Maxwell: Designed For Energy Efficiency

While Maxwell doesn’t come with a significant overhaul of its high level feature set, the same cannot be said for the low level design of Maxwell. In fact the consistency at a high level betrays just how much work NVIDIA has done under the hood in order to improve their efficiency for Maxwell. Maxwell isn’t a complete overhaul of NVIDIA’s designs, nor is it even as aggressive as Kepler was when it eliminated Fermi’s hot clocks in favor of a wider design, but it has a number of changes that are important to understanding the architecture and more importantly understanding how NVIDIA is achieving their efficiency goals.

Broadly speaking, with Maxwell NVIDIA is almost solely focused on improving energy efficiency and performance per watt. This extends directly from NVIDIA’s mobile first design strategy for Maxwell, where the company needs to maximize energy efficiency in order to compete and win within the mobile space. If NVIDIA can bring down their energy consumption, then due to the power limiting factor we mentioned earlier they can use that recovered power overhead to further improve their performance. This again being especially noticeable in SoC-class products and discrete mobile due to the low power budgets these platforms provide.

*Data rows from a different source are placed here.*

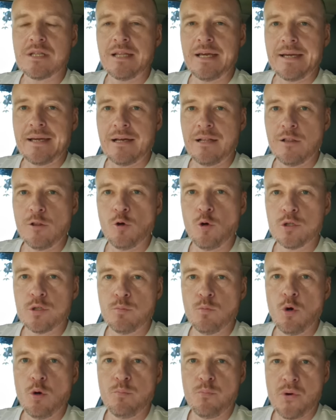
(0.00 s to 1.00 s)
like a lot
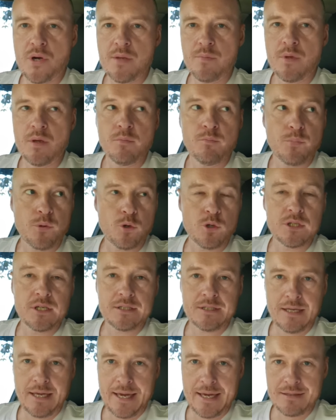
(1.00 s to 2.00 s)
more premium
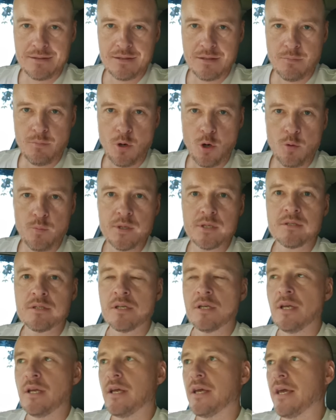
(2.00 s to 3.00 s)
product at the moment,
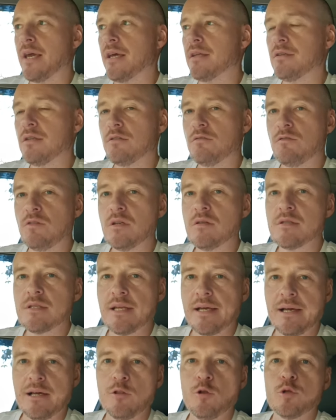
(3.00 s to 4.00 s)
and it feels
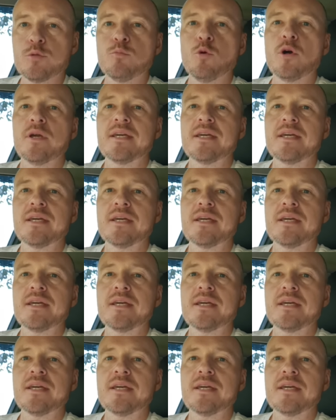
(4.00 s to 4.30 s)
like a lot more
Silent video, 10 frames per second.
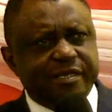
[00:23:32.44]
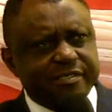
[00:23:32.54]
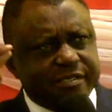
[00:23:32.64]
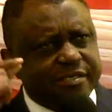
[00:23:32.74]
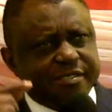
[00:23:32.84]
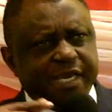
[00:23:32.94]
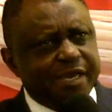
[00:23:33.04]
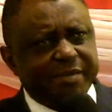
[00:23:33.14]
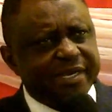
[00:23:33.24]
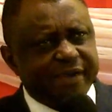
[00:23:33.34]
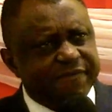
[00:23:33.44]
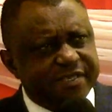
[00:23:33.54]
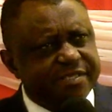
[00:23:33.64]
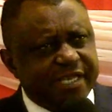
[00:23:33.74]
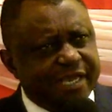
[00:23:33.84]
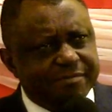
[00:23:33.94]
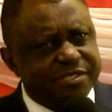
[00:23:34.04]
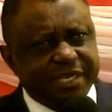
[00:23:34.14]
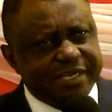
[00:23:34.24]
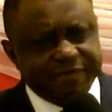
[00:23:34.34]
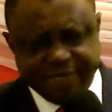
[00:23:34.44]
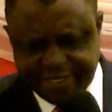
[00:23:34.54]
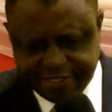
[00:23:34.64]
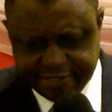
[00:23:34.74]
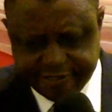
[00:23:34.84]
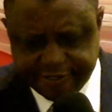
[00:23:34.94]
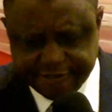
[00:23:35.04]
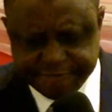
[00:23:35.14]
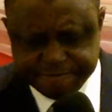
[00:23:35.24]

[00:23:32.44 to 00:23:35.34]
seed time and harvest time shall never end.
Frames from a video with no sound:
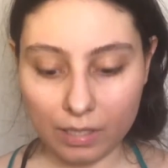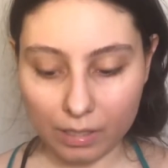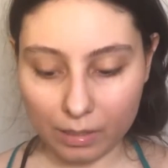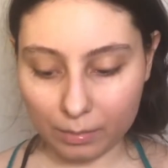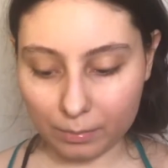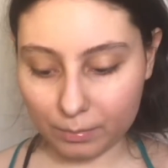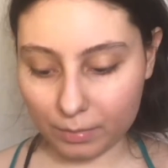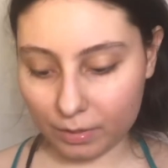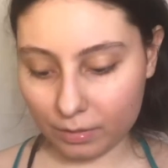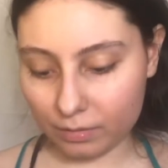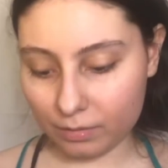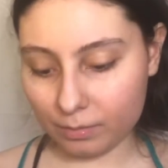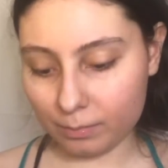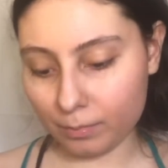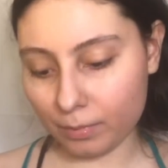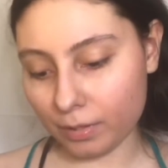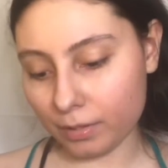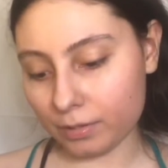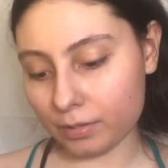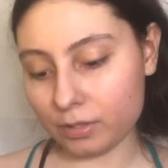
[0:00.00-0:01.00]
I'm gonna
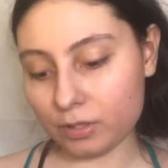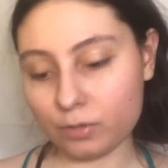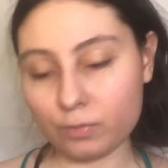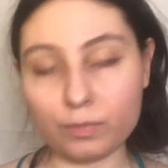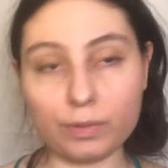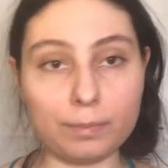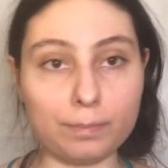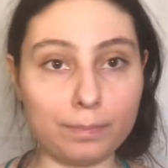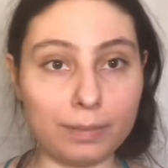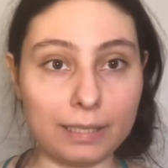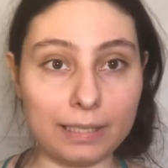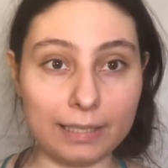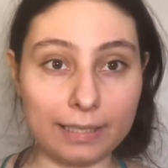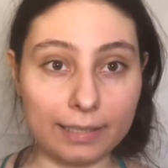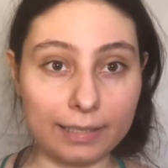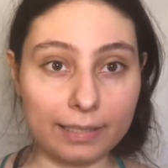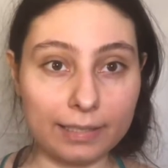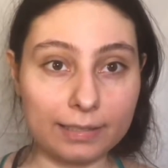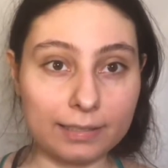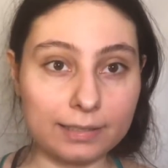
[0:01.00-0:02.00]
unbox
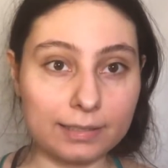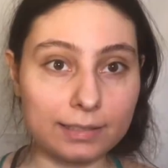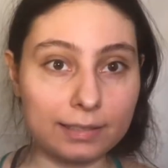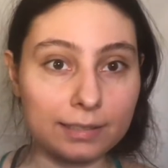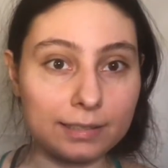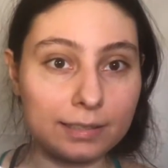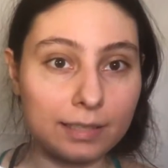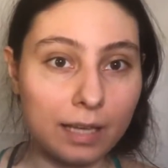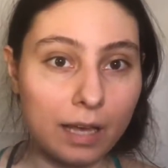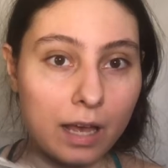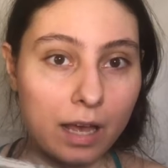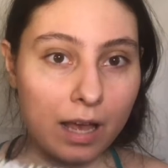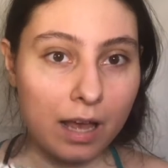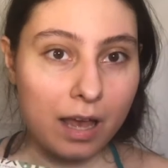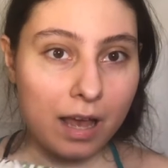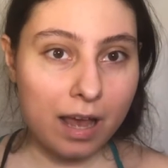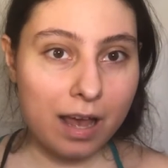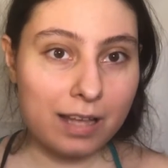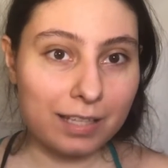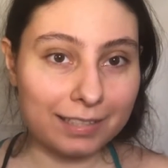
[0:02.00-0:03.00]
Replenix
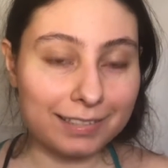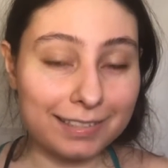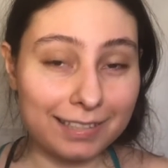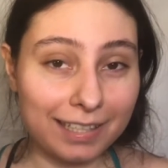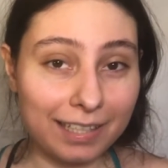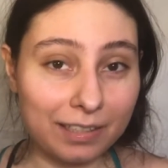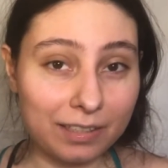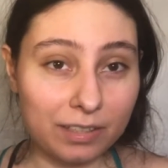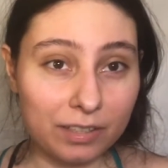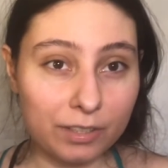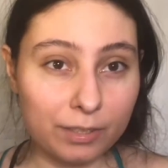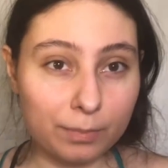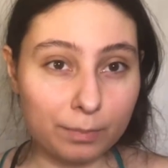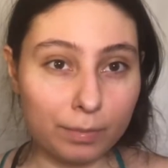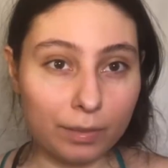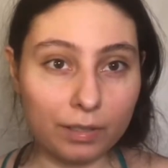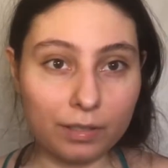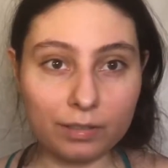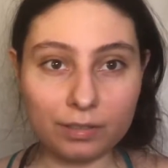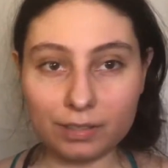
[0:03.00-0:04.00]
skincare
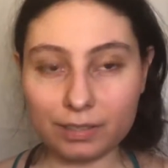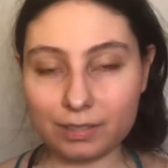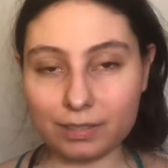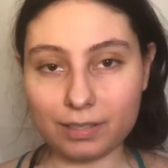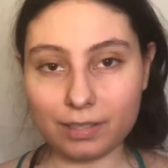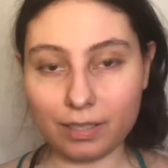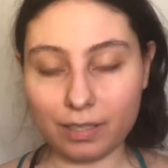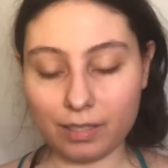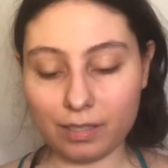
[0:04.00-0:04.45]
box.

To a lesser extent NVIDIA is also focused on space efficiency. GPU production costs and space efficiency go hand-in-hand, so there’s an interest in improving the density of their designs with Maxwell. This is especially the case when the earlier power savings allow for a wider GPU with a larger number of functional units within the same power envelope. Denser designs allow for NVIDIA to offer similar performance as larger Kepler GPUs (e.g. GK106) with a smaller Maxwell GPU.

To achieve this NVIDIA has taken a number of steps, some of which they’ve shared with us at a high level and some of which they haven’t. NVIDIA is taking a bit of a “secret sauce” approach to Maxwell from a design level, so while we know a fair bit about its execution model we don’t know quite as much about the little changes that add up to Maxwell’s energy and space savings. However NVIDIA tells us that overall they’ve been able to outright double their performance-per-watt on Maxwell versus Kepler, which is nothing short of amazing given the fact that all of this is being done on the same 28nm process as Kepler.

We’ll go over execution flow and the other gritty details on the next page, but for now let’s start with a look at NVIDIA’s Streaming Multiprocessor designs for Kepler (SMX) and Maxwell (SMM).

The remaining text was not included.